### INFORMATION PROVIDED
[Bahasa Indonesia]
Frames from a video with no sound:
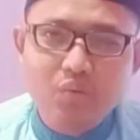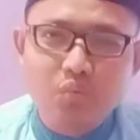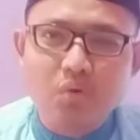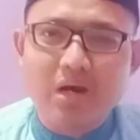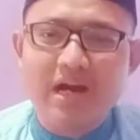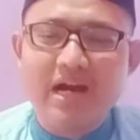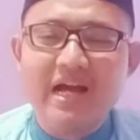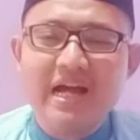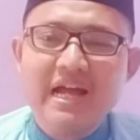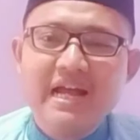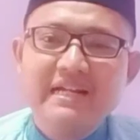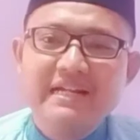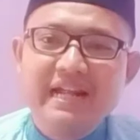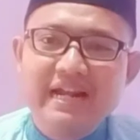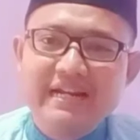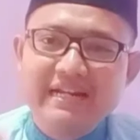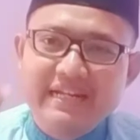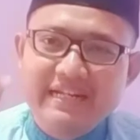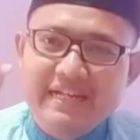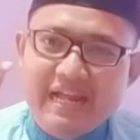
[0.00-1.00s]
doa
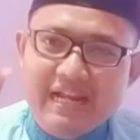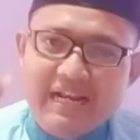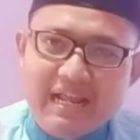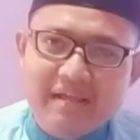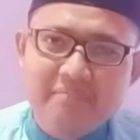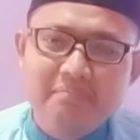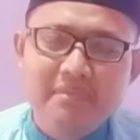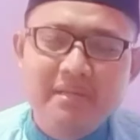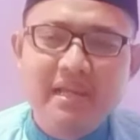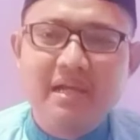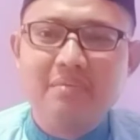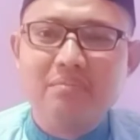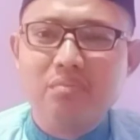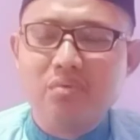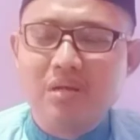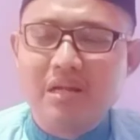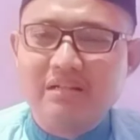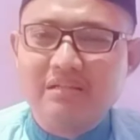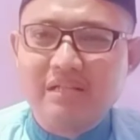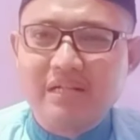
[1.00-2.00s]
dan di dalamnya
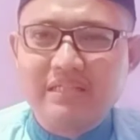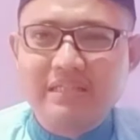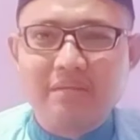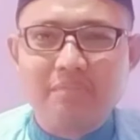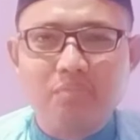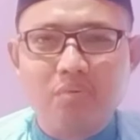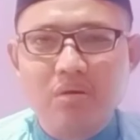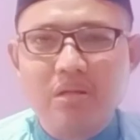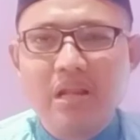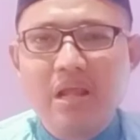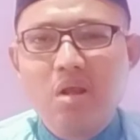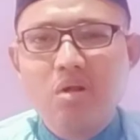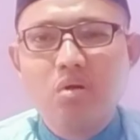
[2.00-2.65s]
bulan tersebut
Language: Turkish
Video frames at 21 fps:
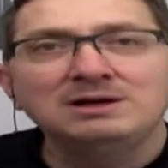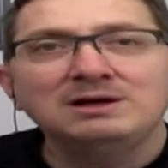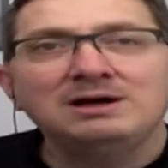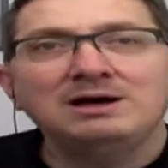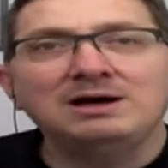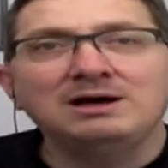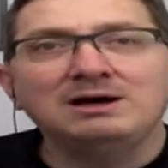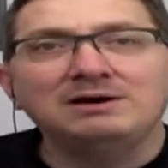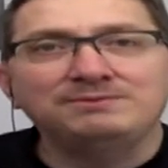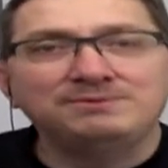
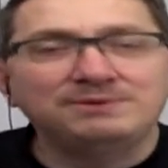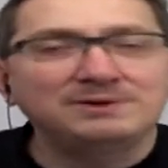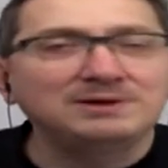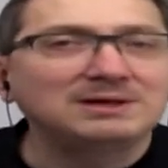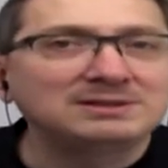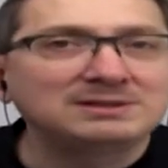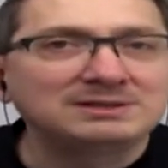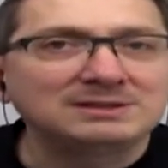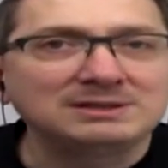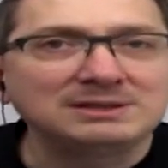e,
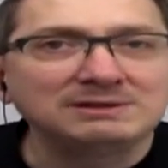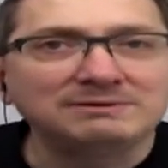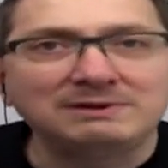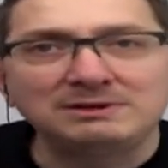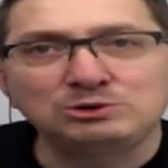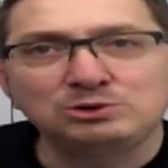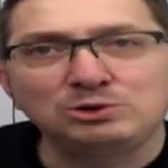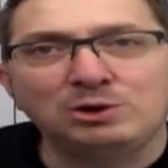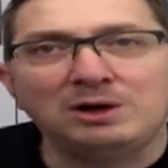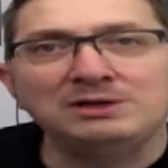fırlatıldı ve
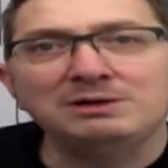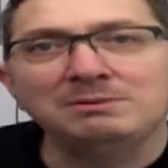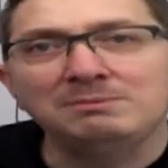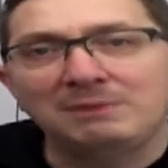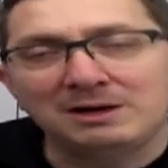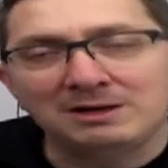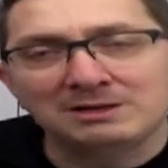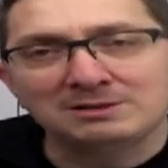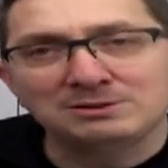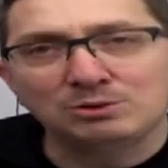şu anda
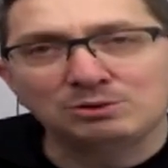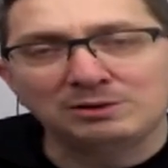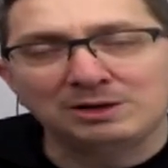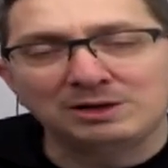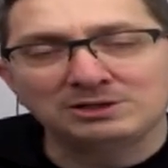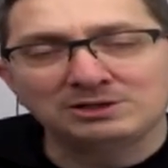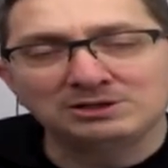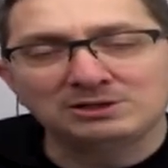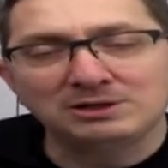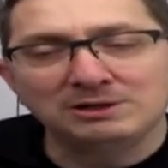Mars'a
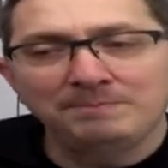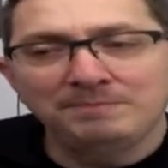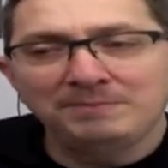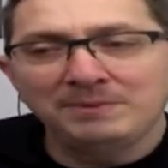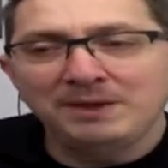ulaştı.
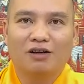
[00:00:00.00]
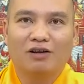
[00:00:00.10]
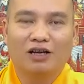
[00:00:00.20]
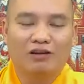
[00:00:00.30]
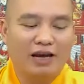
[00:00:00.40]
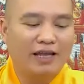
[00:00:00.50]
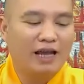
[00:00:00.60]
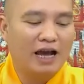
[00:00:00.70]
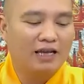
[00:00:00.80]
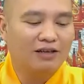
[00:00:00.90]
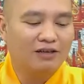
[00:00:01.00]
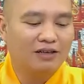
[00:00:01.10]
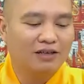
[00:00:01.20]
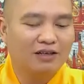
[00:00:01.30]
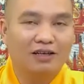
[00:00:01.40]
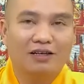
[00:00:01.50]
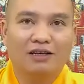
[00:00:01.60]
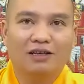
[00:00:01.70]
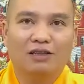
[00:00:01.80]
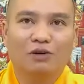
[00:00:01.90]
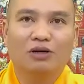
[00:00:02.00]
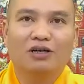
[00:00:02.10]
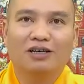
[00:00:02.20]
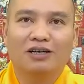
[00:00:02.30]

có nghĩa là hoành hạ cho gì à, tội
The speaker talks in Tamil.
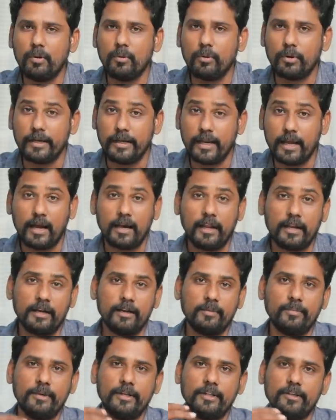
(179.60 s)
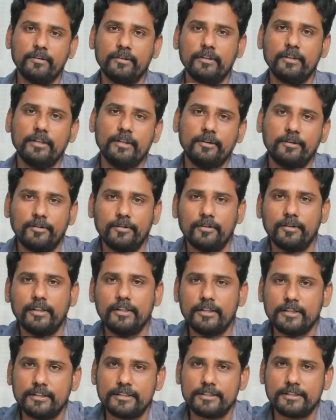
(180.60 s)
ஒரு யானையின் மீது வந்து அவர்
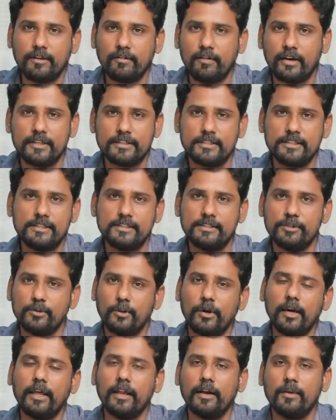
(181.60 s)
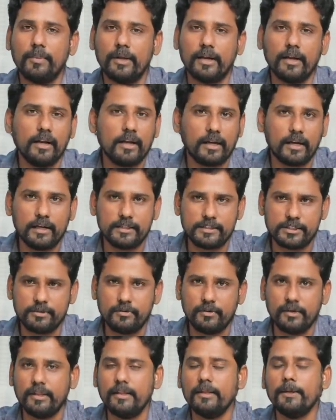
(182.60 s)
வந்து சவாரி செஞ்சு நுழையிற மாதிரியான காட்சி
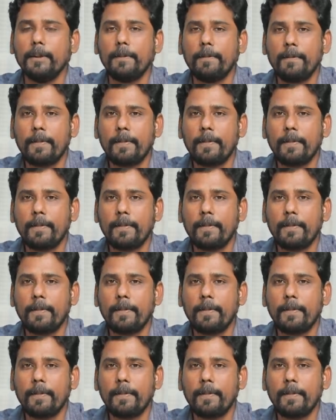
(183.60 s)
வருது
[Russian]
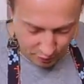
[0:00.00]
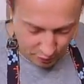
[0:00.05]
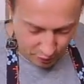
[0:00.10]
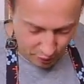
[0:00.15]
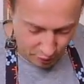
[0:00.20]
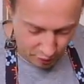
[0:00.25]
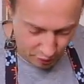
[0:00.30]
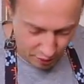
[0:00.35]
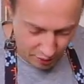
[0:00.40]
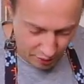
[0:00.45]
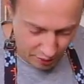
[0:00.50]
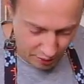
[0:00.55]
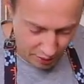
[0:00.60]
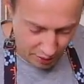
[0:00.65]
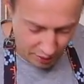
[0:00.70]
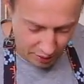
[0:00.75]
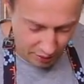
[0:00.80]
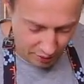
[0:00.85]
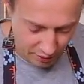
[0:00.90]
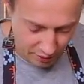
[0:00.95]
есть вот тут
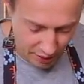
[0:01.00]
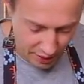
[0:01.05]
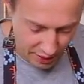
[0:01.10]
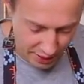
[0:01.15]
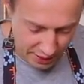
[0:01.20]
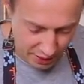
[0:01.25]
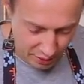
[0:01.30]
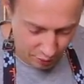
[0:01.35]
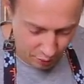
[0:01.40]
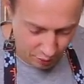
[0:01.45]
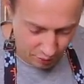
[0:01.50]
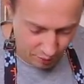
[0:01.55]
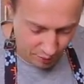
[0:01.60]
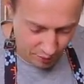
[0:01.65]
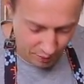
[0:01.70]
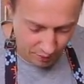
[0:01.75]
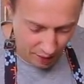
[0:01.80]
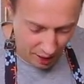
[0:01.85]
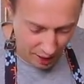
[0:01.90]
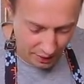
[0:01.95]
два раза, ну,
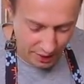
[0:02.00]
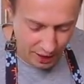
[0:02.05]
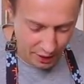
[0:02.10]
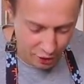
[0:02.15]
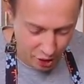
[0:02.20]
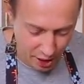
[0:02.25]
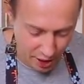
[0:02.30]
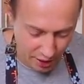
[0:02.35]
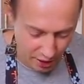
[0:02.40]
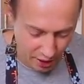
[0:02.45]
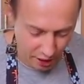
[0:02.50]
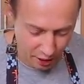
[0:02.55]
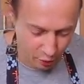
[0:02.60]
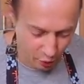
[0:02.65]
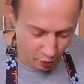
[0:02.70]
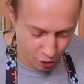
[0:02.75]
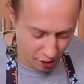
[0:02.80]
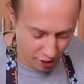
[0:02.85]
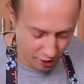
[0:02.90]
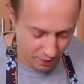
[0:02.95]
одна чайная
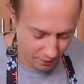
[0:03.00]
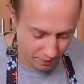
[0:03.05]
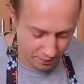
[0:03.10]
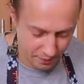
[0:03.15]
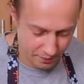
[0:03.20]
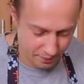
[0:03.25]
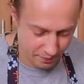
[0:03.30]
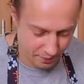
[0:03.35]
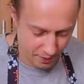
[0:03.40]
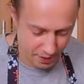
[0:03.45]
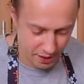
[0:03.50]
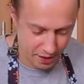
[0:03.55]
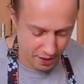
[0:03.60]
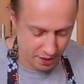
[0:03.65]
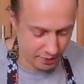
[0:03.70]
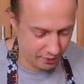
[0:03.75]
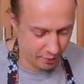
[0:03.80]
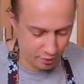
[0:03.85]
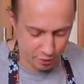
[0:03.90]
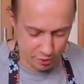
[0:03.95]
ложка.
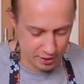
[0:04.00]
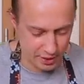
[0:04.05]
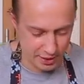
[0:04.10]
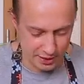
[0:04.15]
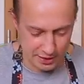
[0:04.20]
Этого будет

### TASK GOAL
At the line containing "[0.00-1.00s]", start reproducing exactly, and stop after the last line of the listing; include both ends, and leave the pictures out.

### ANSWER FOR THIS EXERCISE
[0.00-1.00s]
doa
[1.00-2.00s]
dan di dalamnya
[2.00-2.65s]
bulan tersebut
Language: Turkish
Video frames at 21 fps:
e,
fırlatıldı ve
şu anda
Mars'a
ulaştı.
[00:00:00.00]
[00:00:00.10]
[00:00:00.20]
[00:00:00.30]
[00:00:00.40]
[00:00:00.50]
[00:00:00.60]
[00:00:00.70]
[00:00:00.80]
[00:00:00.90]
[00:00:01.00]
[00:00:01.10]
[00:00:01.20]
[00:00:01.30]
[00:00:01.40]
[00:00:01.50]
[00:00:01.60]
[00:00:01.70]
[00:00:01.80]
[00:00:01.90]
[00:00:02.00]
[00:00:02.10]
[00:00:02.20]
[00:00:02.30]

có nghĩa là hoành hạ cho gì à, tội
The speaker talks in Tamil.
(179.60 s)
(180.60 s)
ஒரு யானையின் மீது வந்து அவர்
(181.60 s)
(182.60 s)
வந்து சவாரி செஞ்சு நுழையிற மாதிரியான காட்சி
(183.60 s)
வருது
[Russian]
[0:00.00]
[0:00.05]
[0:00.10]
[0:00.15]
[0:00.20]
[0:00.25]
[0:00.30]
[0:00.35]
[0:00.40]
[0:00.45]
[0:00.50]
[0:00.55]
[0:00.60]
[0:00.65]
[0:00.70]
[0:00.75]
[0:00.80]
[0:00.85]
[0:00.90]
[0:00.95]
есть вот тут
[0:01.00]
[0:01.05]
[0:01.10]
[0:01.15]
[0:01.20]
[0:01.25]
[0:01.30]
[0:01.35]
[0:01.40]
[0:01.45]
[0:01.50]
[0:01.55]
[0:01.60]
[0:01.65]
[0:01.70]
[0:01.75]
[0:01.80]
[0:01.85]
[0:01.90]
[0:01.95]
два раза, ну,
[0:02.00]
[0:02.05]
[0:02.10]
[0:02.15]
[0:02.20]
[0:02.25]
[0:02.30]
[0:02.35]
[0:02.40]
[0:02.45]
[0:02.50]
[0:02.55]
[0:02.60]
[0:02.65]
[0:02.70]
[0:02.75]
[0:02.80]
[0:02.85]
[0:02.90]
[0:02.95]
одна чайная
[0:03.00]
[0:03.05]
[0:03.10]
[0:03.15]
[0:03.20]
[0:03.25]
[0:03.30]
[0:03.35]
[0:03.40]
[0:03.45]
[0:03.50]
[0:03.55]
[0:03.60]
[0:03.65]
[0:03.70]
[0:03.75]
[0:03.80]
[0:03.85]
[0:03.90]
[0:03.95]
ложка.
[0:04.00]
[0:04.05]
[0:04.10]
[0:04.15]
[0:04.20]
Этого будет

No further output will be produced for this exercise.